■ What the task asks: Without the pictures, give the records again exactly as they appear.
=== Supplied information ===
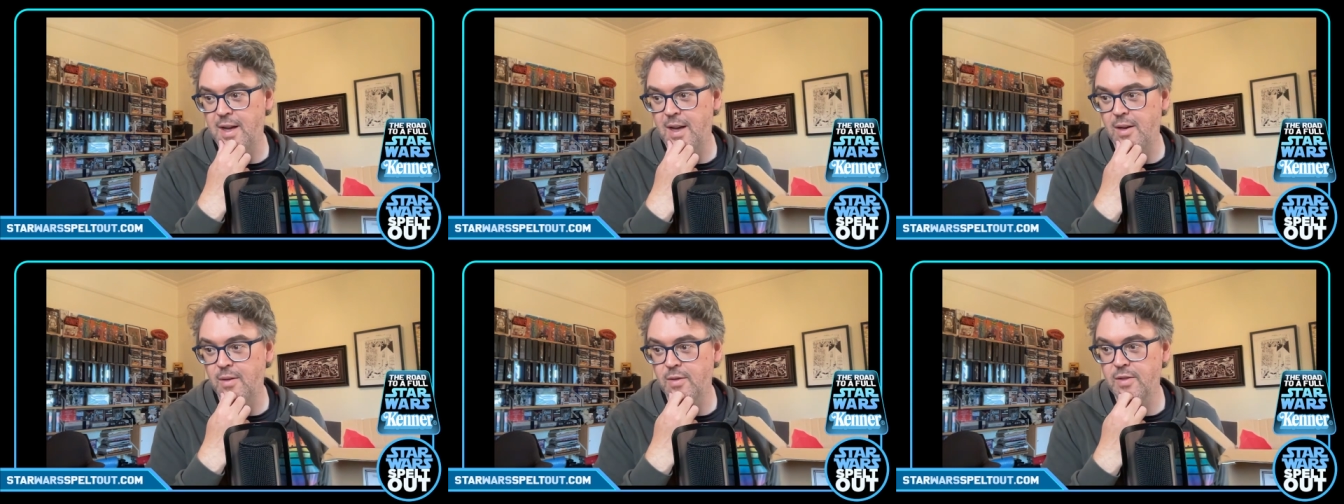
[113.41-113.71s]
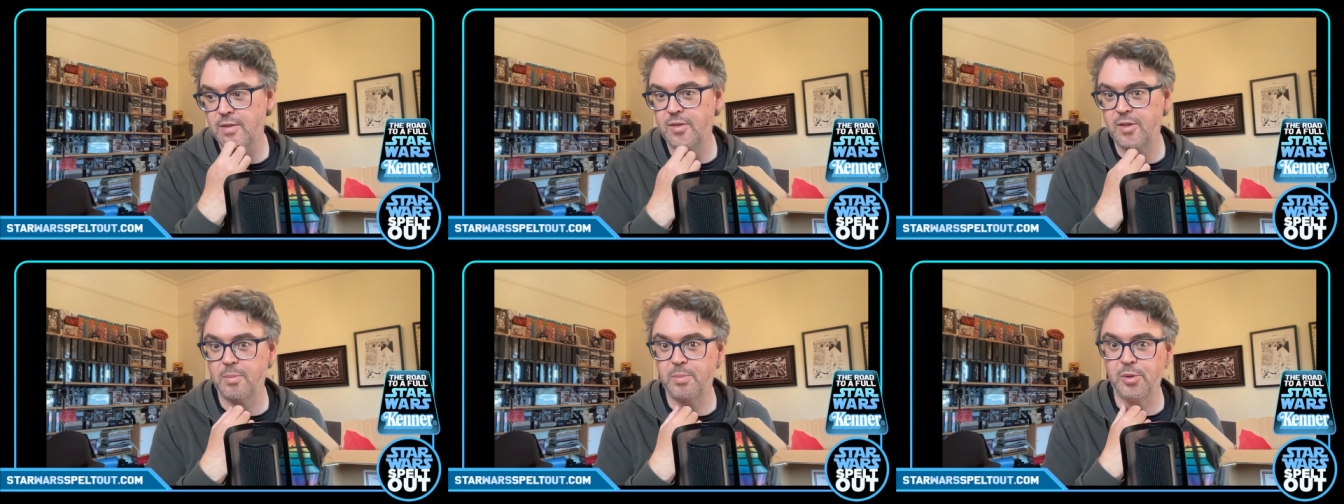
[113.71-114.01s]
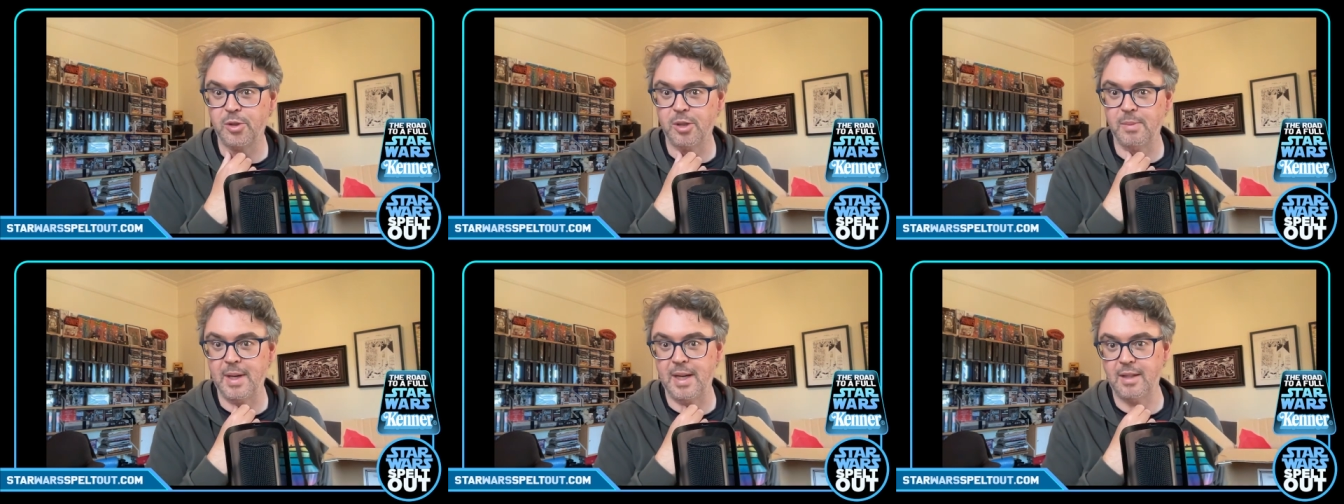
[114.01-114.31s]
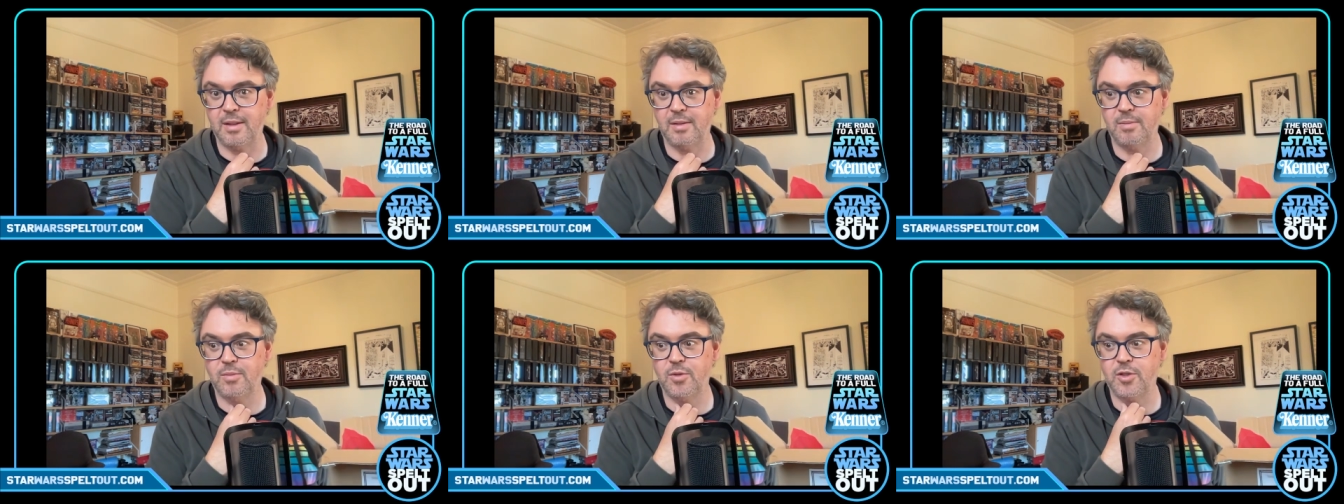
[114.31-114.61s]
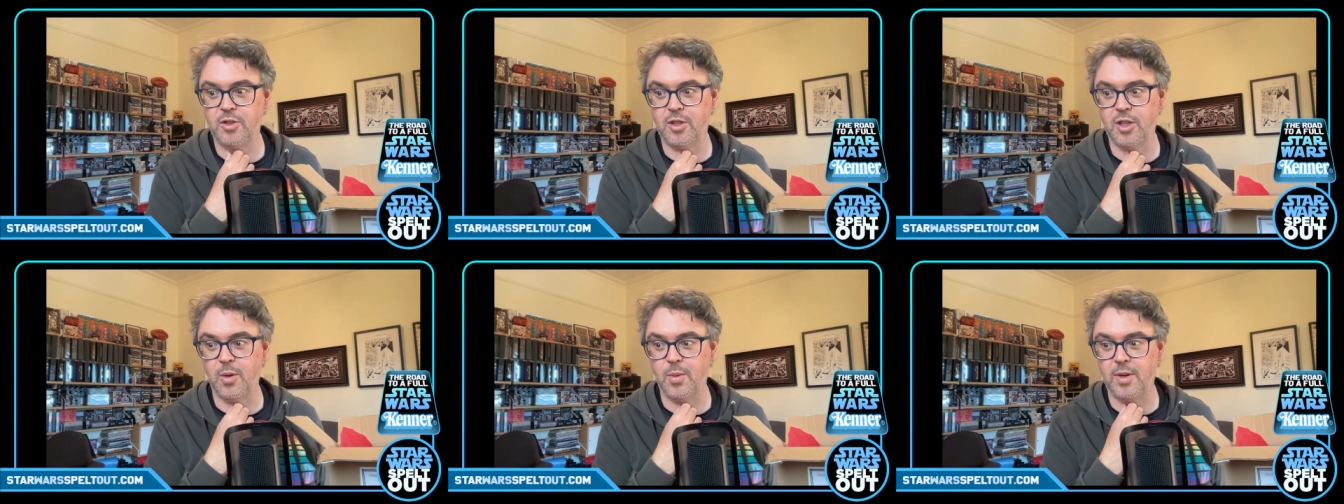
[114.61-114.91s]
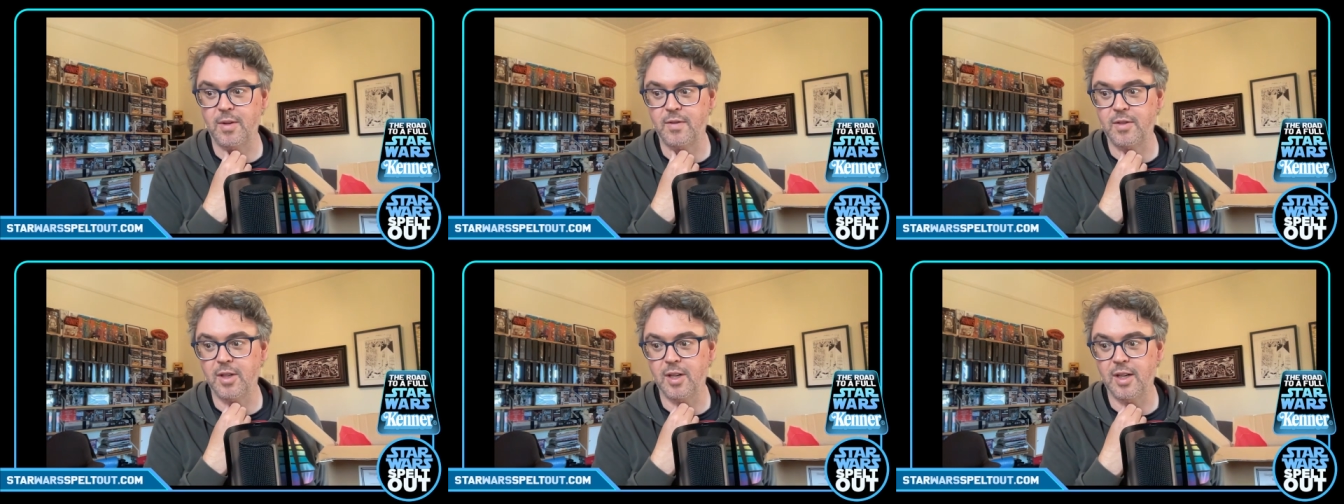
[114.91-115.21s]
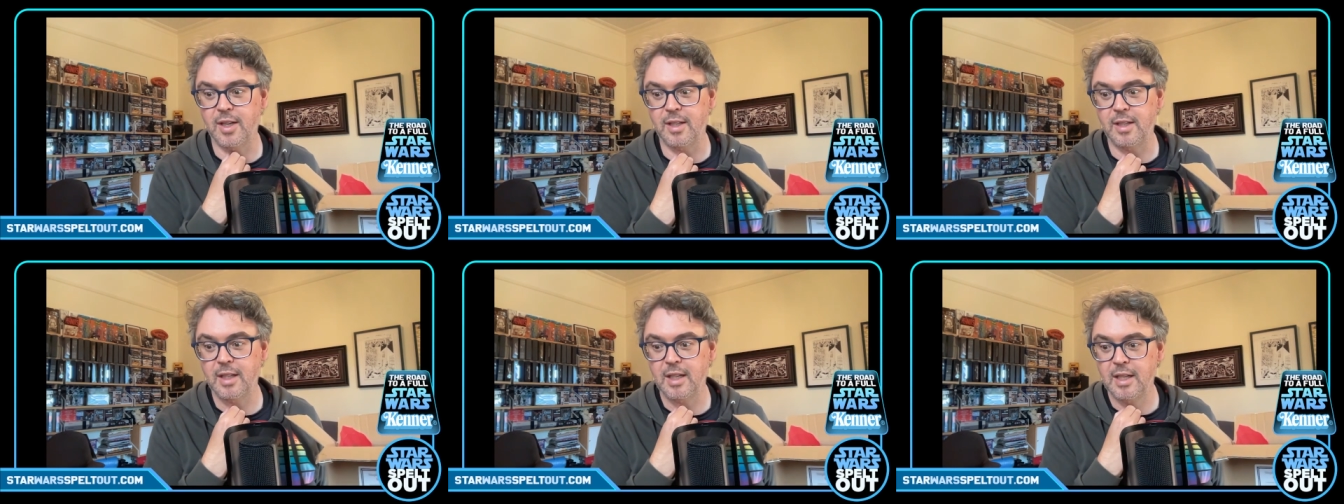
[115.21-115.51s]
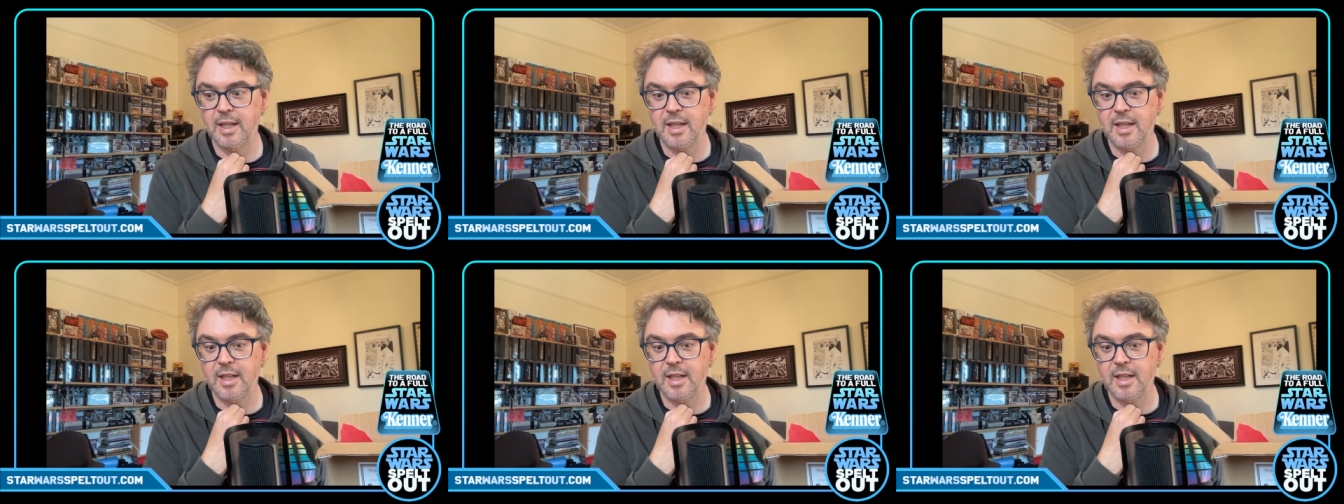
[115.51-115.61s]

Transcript: I'll just sort of pull them out and show what I've got.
===
■ Response area:
[113.41-113.71s]
[113.71-114.01s]
[114.01-114.31s]
[114.31-114.61s]
[114.61-114.91s]
[114.91-115.21s]
[115.21-115.51s]
[115.51-115.61s]

Transcript: I'll just sort of pull them out and show what I've got.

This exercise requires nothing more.